● **Your assignment**
What is needed is an exact copy of all the records below.

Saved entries
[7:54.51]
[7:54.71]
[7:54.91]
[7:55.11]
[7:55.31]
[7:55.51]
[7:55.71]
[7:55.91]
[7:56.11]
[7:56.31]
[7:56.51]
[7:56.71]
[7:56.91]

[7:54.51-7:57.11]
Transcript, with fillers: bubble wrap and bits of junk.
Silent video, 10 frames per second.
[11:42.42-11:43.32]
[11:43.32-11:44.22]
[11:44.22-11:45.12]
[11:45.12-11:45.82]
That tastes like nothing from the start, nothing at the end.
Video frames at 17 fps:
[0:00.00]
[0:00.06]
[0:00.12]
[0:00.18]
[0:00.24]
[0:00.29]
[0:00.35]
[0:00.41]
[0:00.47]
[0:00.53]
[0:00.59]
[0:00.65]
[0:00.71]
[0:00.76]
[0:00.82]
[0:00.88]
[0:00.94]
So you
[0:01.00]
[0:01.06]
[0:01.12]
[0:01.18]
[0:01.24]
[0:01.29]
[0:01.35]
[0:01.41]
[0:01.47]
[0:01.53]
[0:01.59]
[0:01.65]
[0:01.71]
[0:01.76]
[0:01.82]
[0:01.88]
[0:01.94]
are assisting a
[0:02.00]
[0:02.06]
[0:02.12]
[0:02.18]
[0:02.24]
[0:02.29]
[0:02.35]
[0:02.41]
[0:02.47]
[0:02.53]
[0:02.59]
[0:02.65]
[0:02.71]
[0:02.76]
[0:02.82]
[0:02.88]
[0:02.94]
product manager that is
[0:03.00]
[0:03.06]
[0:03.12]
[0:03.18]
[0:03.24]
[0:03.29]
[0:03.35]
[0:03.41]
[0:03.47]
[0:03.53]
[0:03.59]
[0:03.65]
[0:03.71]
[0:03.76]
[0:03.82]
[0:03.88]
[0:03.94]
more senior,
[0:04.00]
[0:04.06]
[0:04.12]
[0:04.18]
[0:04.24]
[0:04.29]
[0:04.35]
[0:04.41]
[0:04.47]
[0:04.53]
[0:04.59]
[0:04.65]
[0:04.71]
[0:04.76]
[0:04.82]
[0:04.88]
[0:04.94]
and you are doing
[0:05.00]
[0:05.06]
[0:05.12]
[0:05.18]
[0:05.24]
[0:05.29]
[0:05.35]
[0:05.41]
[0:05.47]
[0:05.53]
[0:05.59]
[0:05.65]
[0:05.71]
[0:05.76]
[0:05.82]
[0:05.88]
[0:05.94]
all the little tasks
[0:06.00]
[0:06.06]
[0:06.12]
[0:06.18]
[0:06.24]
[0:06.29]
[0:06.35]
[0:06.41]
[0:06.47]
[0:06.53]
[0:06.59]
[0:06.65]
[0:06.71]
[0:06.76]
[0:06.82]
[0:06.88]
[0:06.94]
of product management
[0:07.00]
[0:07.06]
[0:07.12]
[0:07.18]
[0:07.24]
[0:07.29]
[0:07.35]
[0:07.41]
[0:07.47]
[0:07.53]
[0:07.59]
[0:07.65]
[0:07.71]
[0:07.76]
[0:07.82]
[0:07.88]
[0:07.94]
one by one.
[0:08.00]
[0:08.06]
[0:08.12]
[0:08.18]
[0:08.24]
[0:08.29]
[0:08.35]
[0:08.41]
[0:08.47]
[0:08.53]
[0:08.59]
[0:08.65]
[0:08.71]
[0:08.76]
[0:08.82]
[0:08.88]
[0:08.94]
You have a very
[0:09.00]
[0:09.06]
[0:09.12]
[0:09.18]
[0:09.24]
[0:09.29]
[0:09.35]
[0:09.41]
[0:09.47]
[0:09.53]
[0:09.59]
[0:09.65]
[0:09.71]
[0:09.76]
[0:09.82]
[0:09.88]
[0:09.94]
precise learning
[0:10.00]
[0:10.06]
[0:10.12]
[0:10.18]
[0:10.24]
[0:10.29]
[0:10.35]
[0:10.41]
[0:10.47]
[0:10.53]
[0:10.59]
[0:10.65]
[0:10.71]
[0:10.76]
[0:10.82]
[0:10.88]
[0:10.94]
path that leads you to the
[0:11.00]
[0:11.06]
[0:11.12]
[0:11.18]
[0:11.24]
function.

● **Your response**
[7:54.51]
[7:54.71]
[7:54.91]
[7:55.11]
[7:55.31]
[7:55.51]
[7:55.71]
[7:55.91]
[7:56.11]
[7:56.31]
[7:56.51]
[7:56.71]
[7:56.91]

[7:54.51-7:57.11]
Transcript, with fillers: bubble wrap and bits of junk.
Silent video, 10 frames per second.
[11:42.42-11:43.32]
[11:43.32-11:44.22]
[11:44.22-11:45.12]
[11:45.12-11:45.82]
That tastes like nothing from the start, nothing at the end.
Video frames at 17 fps:
[0:00.00]
[0:00.06]
[0:00.12]
[0:00.18]
[0:00.24]
[0:00.29]
[0:00.35]
[0:00.41]
[0:00.47]
[0:00.53]
[0:00.59]
[0:00.65]
[0:00.71]
[0:00.76]
[0:00.82]
[0:00.88]
[0:00.94]
So you
[0:01.00]
[0:01.06]
[0:01.12]
[0:01.18]
[0:01.24]
[0:01.29]
[0:01.35]
[0:01.41]
[0:01.47]
[0:01.53]
[0:01.59]
[0:01.65]
[0:01.71]
[0:01.76]
[0:01.82]
[0:01.88]
[0:01.94]
are assisting a
[0:02.00]
[0:02.06]
[0:02.12]
[0:02.18]
[0:02.24]
[0:02.29]
[0:02.35]
[0:02.41]
[0:02.47]
[0:02.53]
[0:02.59]
[0:02.65]
[0:02.71]
[0:02.76]
[0:02.82]
[0:02.88]
[0:02.94]
product manager that is
[0:03.00]
[0:03.06]
[0:03.12]
[0:03.18]
[0:03.24]
[0:03.29]
[0:03.35]
[0:03.41]
[0:03.47]
[0:03.53]
[0:03.59]
[0:03.65]
[0:03.71]
[0:03.76]
[0:03.82]
[0:03.88]
[0:03.94]
more senior,
[0:04.00]
[0:04.06]
[0:04.12]
[0:04.18]
[0:04.24]
[0:04.29]
[0:04.35]
[0:04.41]
[0:04.47]
[0:04.53]
[0:04.59]
[0:04.65]
[0:04.71]
[0:04.76]
[0:04.82]
[0:04.88]
[0:04.94]
and you are doing
[0:05.00]
[0:05.06]
[0:05.12]
[0:05.18]
[0:05.24]
[0:05.29]
[0:05.35]
[0:05.41]
[0:05.47]
[0:05.53]
[0:05.59]
[0:05.65]
[0:05.71]
[0:05.76]
[0:05.82]
[0:05.88]
[0:05.94]
all the little tasks
[0:06.00]
[0:06.06]
[0:06.12]
[0:06.18]
[0:06.24]
[0:06.29]
[0:06.35]
[0:06.41]
[0:06.47]
[0:06.53]
[0:06.59]
[0:06.65]
[0:06.71]
[0:06.76]
[0:06.82]
[0:06.88]
[0:06.94]
of product management
[0:07.00]
[0:07.06]
[0:07.12]
[0:07.18]
[0:07.24]
[0:07.29]
[0:07.35]
[0:07.41]
[0:07.47]
[0:07.53]
[0:07.59]
[0:07.65]
[0:07.71]
[0:07.76]
[0:07.82]
[0:07.88]
[0:07.94]
one by one.
[0:08.00]
[0:08.06]
[0:08.12]
[0:08.18]
[0:08.24]
[0:08.29]
[0:08.35]
[0:08.41]
[0:08.47]
[0:08.53]
[0:08.59]
[0:08.65]
[0:08.71]
[0:08.76]
[0:08.82]
[0:08.88]
[0:08.94]
You have a very
[0:09.00]
[0:09.06]
[0:09.12]
[0:09.18]
[0:09.24]
[0:09.29]
[0:09.35]
[0:09.41]
[0:09.47]
[0:09.53]
[0:09.59]
[0:09.65]
[0:09.71]
[0:09.76]
[0:09.82]
[0:09.88]
[0:09.94]
precise learning
[0:10.00]
[0:10.06]
[0:10.12]
[0:10.18]
[0:10.24]
[0:10.29]
[0:10.35]
[0:10.41]
[0:10.47]
[0:10.53]
[0:10.59]
[0:10.65]
[0:10.71]
[0:10.76]
[0:10.82]
[0:10.88]
[0:10.94]
path that leads you to the
[0:11.00]
[0:11.06]
[0:11.12]
[0:11.18]
[0:11.24]
function.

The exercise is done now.